═══ DATA EXTRACT

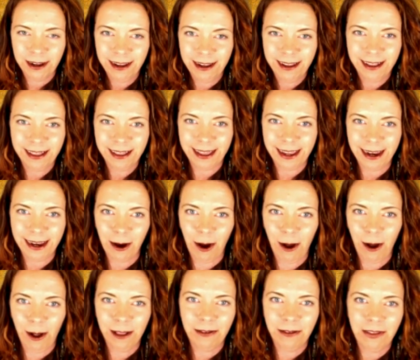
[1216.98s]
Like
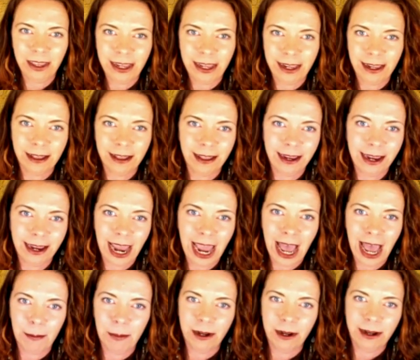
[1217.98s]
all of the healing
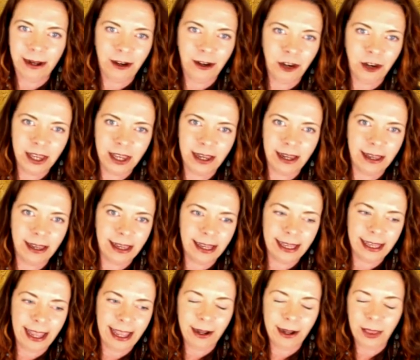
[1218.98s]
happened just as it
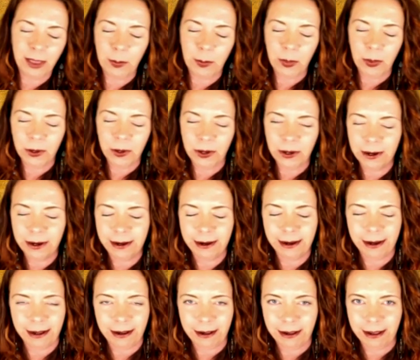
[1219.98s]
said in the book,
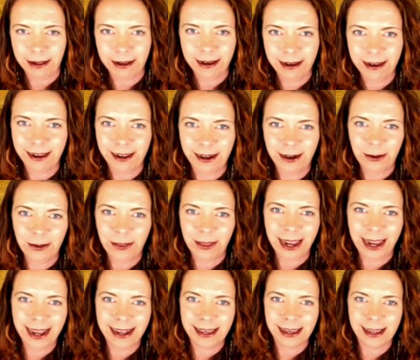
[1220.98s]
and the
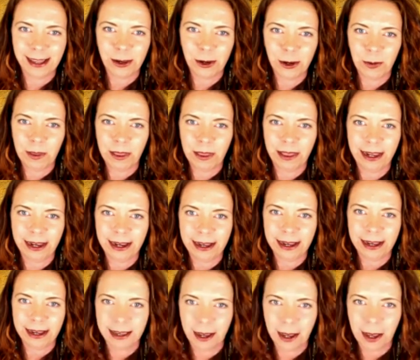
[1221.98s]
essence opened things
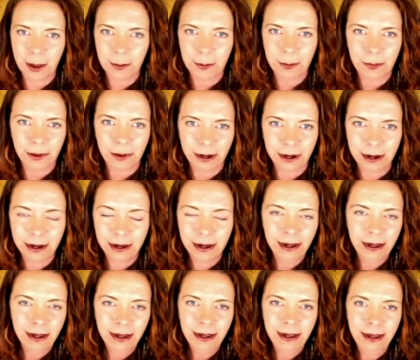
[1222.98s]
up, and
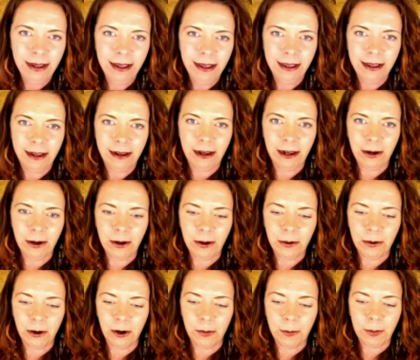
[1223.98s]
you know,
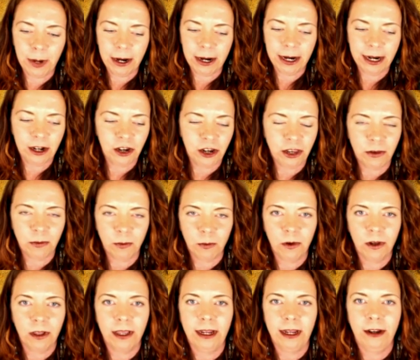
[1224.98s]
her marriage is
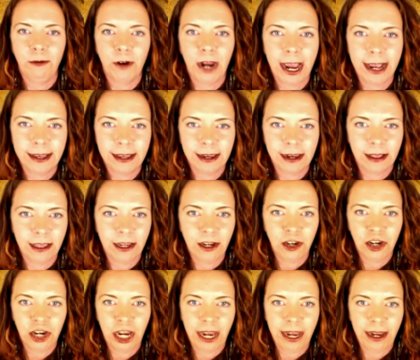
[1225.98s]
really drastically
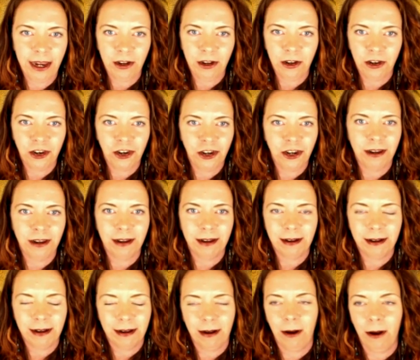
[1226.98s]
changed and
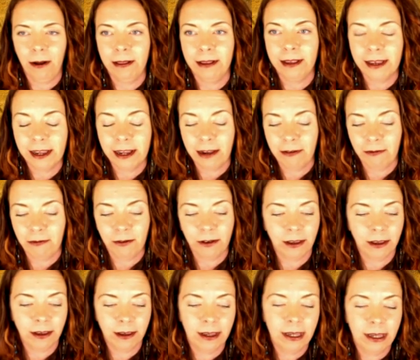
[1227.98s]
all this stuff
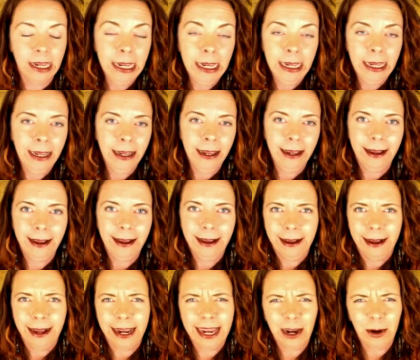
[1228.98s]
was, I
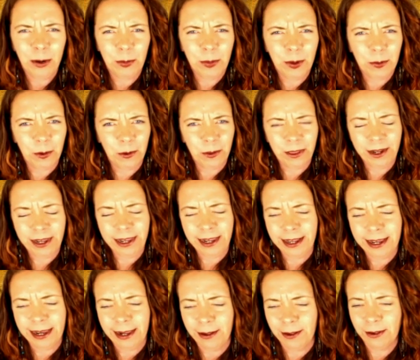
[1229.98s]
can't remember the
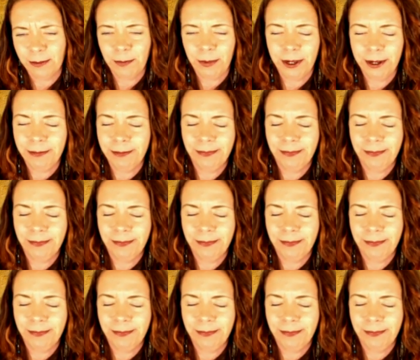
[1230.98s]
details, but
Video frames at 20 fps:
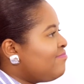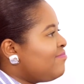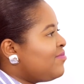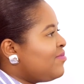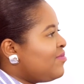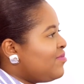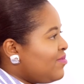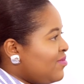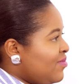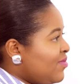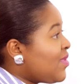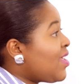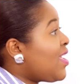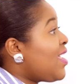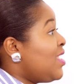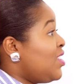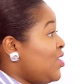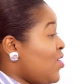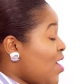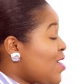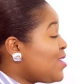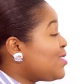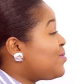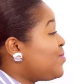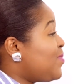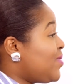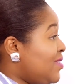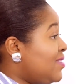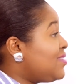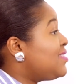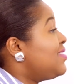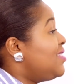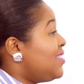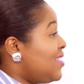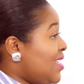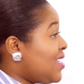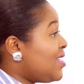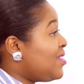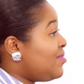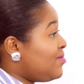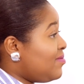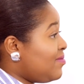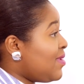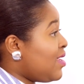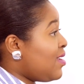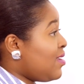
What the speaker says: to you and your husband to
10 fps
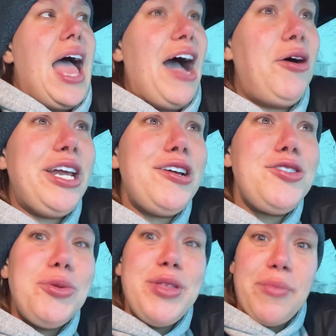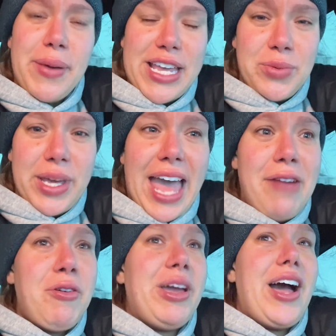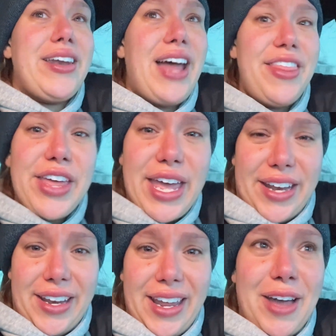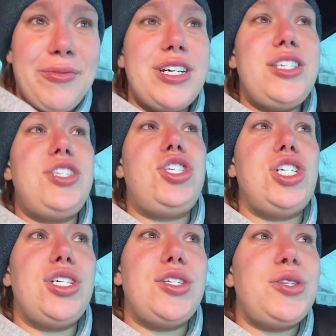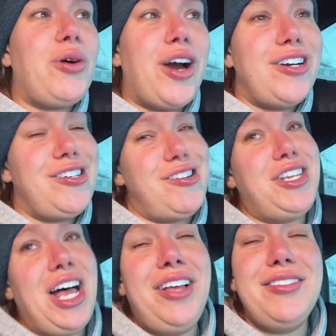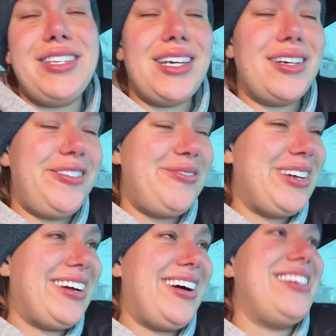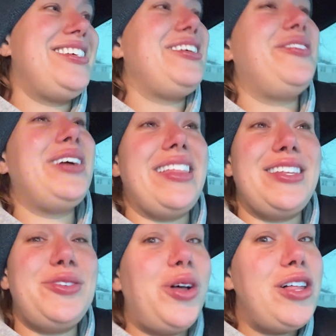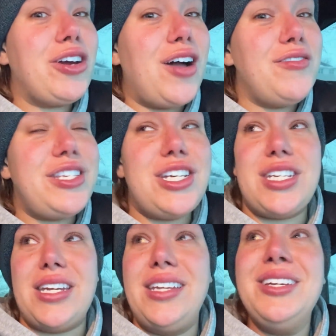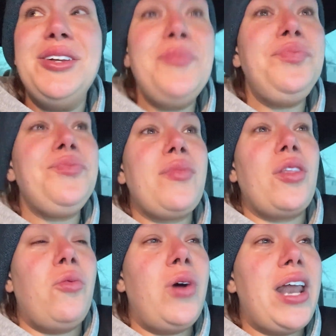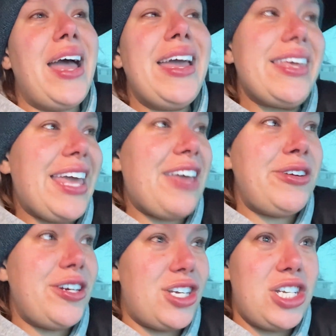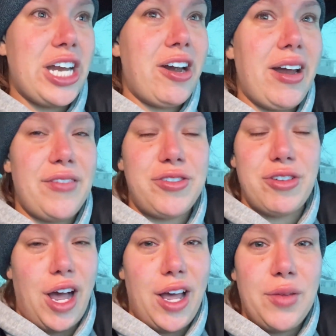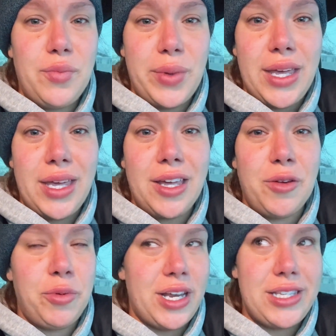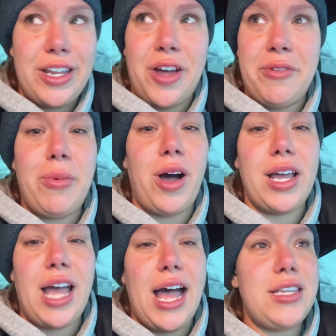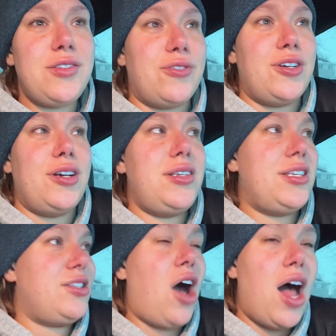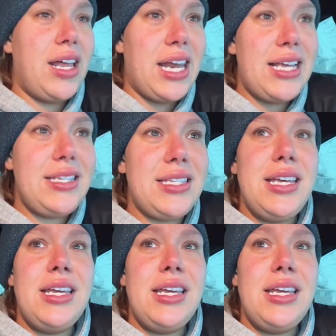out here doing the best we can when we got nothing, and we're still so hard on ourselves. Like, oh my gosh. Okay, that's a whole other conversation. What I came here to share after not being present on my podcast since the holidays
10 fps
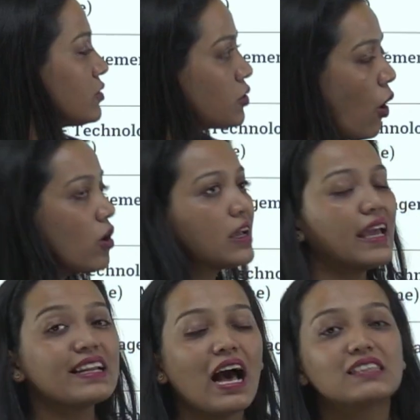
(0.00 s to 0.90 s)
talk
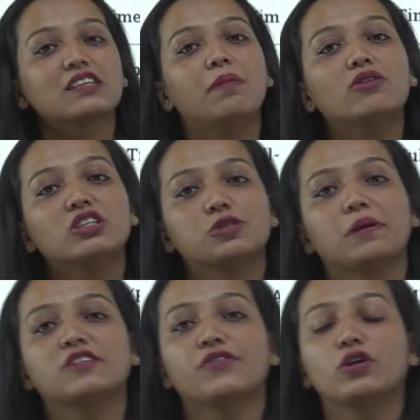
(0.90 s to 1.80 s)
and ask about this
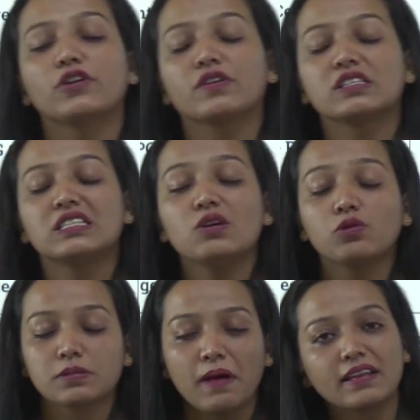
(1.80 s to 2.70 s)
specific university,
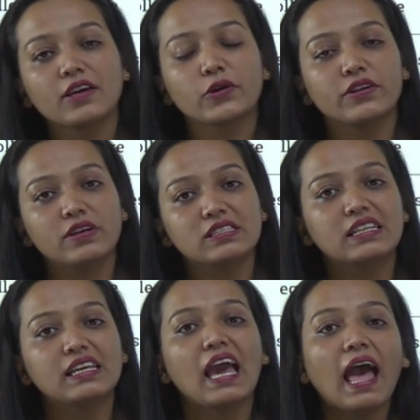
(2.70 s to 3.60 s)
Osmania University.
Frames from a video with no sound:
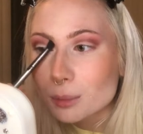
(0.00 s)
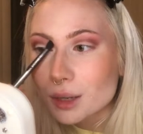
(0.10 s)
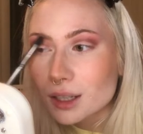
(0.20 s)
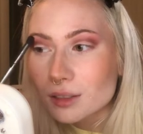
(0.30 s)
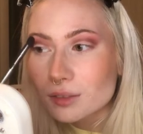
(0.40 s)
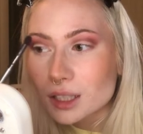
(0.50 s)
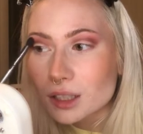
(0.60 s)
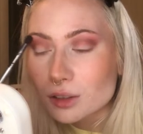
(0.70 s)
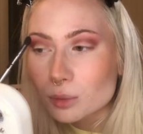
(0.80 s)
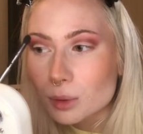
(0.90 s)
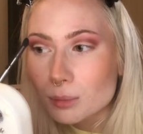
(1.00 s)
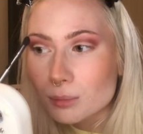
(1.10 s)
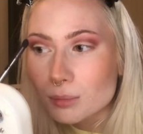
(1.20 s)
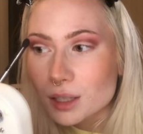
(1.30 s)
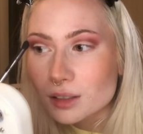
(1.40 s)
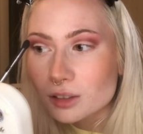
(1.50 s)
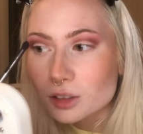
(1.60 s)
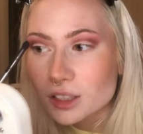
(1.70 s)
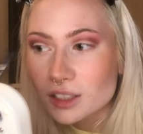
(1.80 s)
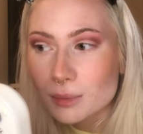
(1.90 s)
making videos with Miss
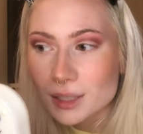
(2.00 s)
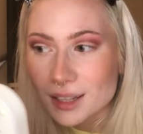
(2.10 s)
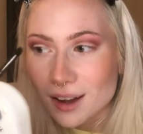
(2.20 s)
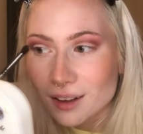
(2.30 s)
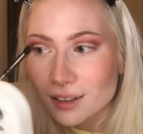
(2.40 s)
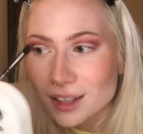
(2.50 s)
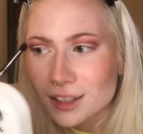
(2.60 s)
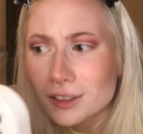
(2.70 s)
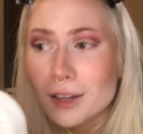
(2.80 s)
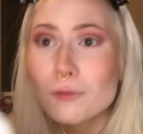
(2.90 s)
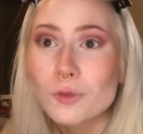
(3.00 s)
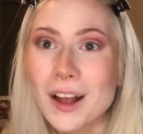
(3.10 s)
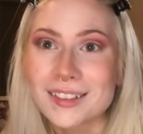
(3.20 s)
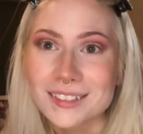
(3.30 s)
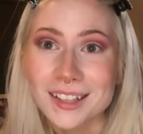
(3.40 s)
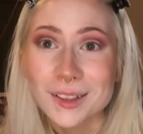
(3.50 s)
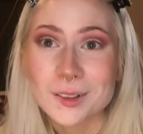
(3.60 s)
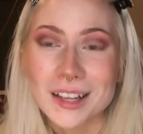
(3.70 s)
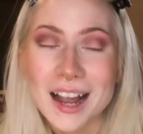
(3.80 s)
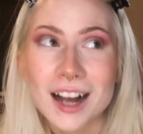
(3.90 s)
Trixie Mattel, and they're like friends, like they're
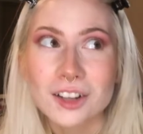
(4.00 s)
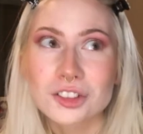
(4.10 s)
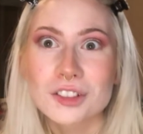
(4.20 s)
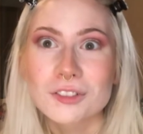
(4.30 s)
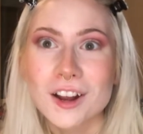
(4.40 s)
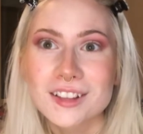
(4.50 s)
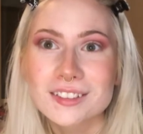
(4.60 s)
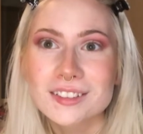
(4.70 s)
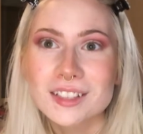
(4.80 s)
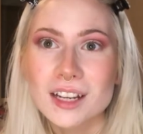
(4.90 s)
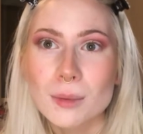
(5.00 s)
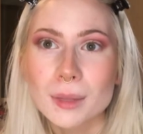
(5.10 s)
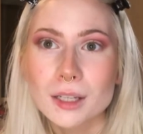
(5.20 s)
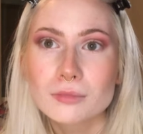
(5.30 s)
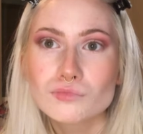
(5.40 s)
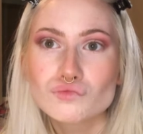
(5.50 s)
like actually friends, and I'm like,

══════

ACTIVITY:
The records need to be restated word for word, minus any images.

ANSWER SPACE:
[1216.98s]
Like
[1217.98s]
all of the healing
[1218.98s]
happened just as it
[1219.98s]
said in the book,
[1220.98s]
and the
[1221.98s]
essence opened things
[1222.98s]
up, and
[1223.98s]
you know,
[1224.98s]
her marriage is
[1225.98s]
really drastically
[1226.98s]
changed and
[1227.98s]
all this stuff
[1228.98s]
was, I
[1229.98s]
can't remember the
[1230.98s]
details, but
Video frames at 20 fps:
What the speaker says: to you and your husband to
10 fps
out here doing the best we can when we got nothing, and we're still so hard on ourselves. Like, oh my gosh. Okay, that's a whole other conversation. What I came here to share after not being present on my podcast since the holidays
10 fps
(0.00 s to 0.90 s)
talk
(0.90 s to 1.80 s)
and ask about this
(1.80 s to 2.70 s)
specific university,
(2.70 s to 3.60 s)
Osmania University.
Frames from a video with no sound:
(0.00 s)
(0.10 s)
(0.20 s)
(0.30 s)
(0.40 s)
(0.50 s)
(0.60 s)
(0.70 s)
(0.80 s)
(0.90 s)
(1.00 s)
(1.10 s)
(1.20 s)
(1.30 s)
(1.40 s)
(1.50 s)
(1.60 s)
(1.70 s)
(1.80 s)
(1.90 s)
making videos with Miss
(2.00 s)
(2.10 s)
(2.20 s)
(2.30 s)
(2.40 s)
(2.50 s)
(2.60 s)
(2.70 s)
(2.80 s)
(2.90 s)
(3.00 s)
(3.10 s)
(3.20 s)
(3.30 s)
(3.40 s)
(3.50 s)
(3.60 s)
(3.70 s)
(3.80 s)
(3.90 s)
Trixie Mattel, and they're like friends, like they're
(4.00 s)
(4.10 s)
(4.20 s)
(4.30 s)
(4.40 s)
(4.50 s)
(4.60 s)
(4.70 s)
(4.80 s)
(4.90 s)
(5.00 s)
(5.10 s)
(5.20 s)
(5.30 s)
(5.40 s)
(5.50 s)
like actually friends, and I'm like,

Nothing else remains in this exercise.